Copy out exactly the lines below that run from the one holding "[619.65-619.85s]" to the one holding "[00:20:47.91 to 00:20:48.91]", keeping both of those lines and no others.

_ _ _

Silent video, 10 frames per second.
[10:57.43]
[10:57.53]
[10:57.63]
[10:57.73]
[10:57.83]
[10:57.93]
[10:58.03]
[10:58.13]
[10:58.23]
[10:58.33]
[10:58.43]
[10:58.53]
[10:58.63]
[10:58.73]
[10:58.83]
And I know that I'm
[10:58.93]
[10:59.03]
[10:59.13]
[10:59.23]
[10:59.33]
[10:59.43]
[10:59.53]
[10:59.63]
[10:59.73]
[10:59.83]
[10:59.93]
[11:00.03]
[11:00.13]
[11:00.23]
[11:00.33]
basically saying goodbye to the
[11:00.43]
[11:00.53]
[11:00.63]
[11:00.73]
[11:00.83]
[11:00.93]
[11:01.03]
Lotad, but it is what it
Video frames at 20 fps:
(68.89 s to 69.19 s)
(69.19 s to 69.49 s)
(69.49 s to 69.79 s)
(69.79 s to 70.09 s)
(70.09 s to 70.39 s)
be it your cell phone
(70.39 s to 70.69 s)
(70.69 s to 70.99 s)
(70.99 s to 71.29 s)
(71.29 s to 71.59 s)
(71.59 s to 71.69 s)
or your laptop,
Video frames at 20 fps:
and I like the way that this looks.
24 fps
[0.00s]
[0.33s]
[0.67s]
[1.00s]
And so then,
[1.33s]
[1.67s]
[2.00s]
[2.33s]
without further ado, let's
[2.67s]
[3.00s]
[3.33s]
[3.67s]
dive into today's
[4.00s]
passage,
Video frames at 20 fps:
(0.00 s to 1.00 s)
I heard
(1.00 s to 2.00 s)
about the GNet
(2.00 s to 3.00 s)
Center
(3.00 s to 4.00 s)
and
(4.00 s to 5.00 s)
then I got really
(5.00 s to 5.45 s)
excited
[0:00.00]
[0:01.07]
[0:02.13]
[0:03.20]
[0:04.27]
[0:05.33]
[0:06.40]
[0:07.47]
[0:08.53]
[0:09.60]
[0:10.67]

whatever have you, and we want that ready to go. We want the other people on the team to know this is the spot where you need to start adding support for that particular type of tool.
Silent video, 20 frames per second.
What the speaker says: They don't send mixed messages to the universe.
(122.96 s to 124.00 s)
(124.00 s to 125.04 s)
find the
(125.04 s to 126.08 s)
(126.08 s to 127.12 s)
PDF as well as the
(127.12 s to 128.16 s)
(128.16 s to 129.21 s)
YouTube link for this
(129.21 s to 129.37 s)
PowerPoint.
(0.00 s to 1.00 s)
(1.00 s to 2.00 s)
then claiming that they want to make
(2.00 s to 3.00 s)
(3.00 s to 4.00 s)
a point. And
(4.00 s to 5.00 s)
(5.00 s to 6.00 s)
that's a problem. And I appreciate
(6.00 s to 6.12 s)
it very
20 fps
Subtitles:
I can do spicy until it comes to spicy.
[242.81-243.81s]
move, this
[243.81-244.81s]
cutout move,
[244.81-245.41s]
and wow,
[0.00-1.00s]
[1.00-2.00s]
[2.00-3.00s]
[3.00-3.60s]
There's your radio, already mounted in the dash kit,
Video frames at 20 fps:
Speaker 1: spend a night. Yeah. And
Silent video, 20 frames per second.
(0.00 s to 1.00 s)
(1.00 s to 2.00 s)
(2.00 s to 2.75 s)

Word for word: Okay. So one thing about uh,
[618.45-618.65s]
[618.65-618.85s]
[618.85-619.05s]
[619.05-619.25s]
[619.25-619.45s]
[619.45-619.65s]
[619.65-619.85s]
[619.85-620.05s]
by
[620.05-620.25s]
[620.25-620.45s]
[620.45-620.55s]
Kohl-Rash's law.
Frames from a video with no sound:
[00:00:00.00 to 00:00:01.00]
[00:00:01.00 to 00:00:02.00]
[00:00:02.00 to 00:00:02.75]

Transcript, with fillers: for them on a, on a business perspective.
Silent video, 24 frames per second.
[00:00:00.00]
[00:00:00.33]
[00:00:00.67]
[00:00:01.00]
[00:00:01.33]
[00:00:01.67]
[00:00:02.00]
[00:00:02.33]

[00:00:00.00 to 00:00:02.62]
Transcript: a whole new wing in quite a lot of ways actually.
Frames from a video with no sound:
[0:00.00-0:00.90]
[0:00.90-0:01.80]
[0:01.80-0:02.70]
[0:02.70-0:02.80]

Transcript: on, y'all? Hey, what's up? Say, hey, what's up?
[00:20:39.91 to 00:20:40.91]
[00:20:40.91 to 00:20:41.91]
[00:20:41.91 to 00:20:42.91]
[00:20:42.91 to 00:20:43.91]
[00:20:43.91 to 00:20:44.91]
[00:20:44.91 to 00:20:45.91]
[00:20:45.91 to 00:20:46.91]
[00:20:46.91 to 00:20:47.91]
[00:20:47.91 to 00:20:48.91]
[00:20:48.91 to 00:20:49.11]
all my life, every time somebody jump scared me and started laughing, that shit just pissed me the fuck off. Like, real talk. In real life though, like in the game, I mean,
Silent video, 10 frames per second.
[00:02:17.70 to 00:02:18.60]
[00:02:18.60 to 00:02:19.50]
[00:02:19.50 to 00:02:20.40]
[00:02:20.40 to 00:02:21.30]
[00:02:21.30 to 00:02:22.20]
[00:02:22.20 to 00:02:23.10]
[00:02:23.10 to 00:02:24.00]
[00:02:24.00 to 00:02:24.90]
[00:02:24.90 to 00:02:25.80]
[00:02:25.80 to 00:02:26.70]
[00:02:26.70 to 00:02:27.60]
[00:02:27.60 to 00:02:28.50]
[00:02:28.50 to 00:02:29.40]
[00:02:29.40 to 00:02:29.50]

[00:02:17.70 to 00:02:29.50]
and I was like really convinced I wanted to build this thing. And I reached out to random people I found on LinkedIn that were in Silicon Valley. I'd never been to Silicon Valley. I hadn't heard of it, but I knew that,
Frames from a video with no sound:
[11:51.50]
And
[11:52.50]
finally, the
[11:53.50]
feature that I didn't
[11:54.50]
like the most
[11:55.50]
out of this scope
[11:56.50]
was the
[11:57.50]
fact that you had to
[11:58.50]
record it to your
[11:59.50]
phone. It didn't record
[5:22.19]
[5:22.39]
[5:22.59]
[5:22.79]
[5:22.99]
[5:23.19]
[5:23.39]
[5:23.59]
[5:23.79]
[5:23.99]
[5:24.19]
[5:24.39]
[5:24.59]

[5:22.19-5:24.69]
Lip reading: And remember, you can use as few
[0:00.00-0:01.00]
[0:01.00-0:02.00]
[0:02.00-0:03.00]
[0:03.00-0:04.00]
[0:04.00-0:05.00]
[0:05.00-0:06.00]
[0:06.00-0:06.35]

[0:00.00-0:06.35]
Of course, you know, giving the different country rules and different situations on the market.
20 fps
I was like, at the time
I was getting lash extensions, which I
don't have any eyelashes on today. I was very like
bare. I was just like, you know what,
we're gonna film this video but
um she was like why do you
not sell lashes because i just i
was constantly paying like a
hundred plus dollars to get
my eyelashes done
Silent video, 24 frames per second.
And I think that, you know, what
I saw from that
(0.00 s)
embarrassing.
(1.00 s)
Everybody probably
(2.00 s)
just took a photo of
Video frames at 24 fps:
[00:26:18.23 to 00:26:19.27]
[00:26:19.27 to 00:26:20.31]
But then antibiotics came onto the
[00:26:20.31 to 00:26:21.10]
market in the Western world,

_ _ _

● EXPECTED OUTPUT
[619.65-619.85s]
[619.85-620.05s]
by
[620.05-620.25s]
[620.25-620.45s]
[620.45-620.55s]
Kohl-Rash's law.
Frames from a video with no sound:
[00:00:00.00 to 00:00:01.00]
[00:00:01.00 to 00:00:02.00]
[00:00:02.00 to 00:00:02.75]

Transcript, with fillers: for them on a, on a business perspective.
Silent video, 24 frames per second.
[00:00:00.00]
[00:00:00.33]
[00:00:00.67]
[00:00:01.00]
[00:00:01.33]
[00:00:01.67]
[00:00:02.00]
[00:00:02.33]

[00:00:00.00 to 00:00:02.62]
Transcript: a whole new wing in quite a lot of ways actually.
Frames from a video with no sound:
[0:00.00-0:00.90]
[0:00.90-0:01.80]
[0:01.80-0:02.70]
[0:02.70-0:02.80]

Transcript: on, y'all? Hey, what's up? Say, hey, what's up?
[00:20:39.91 to 00:20:40.91]
[00:20:40.91 to 00:20:41.91]
[00:20:41.91 to 00:20:42.91]
[00:20:42.91 to 00:20:43.91]
[00:20:43.91 to 00:20:44.91]
[00:20:44.91 to 00:20:45.91]
[00:20:45.91 to 00:20:46.91]
[00:20:46.91 to 00:20:47.91]
[00:20:47.91 to 00:20:48.91]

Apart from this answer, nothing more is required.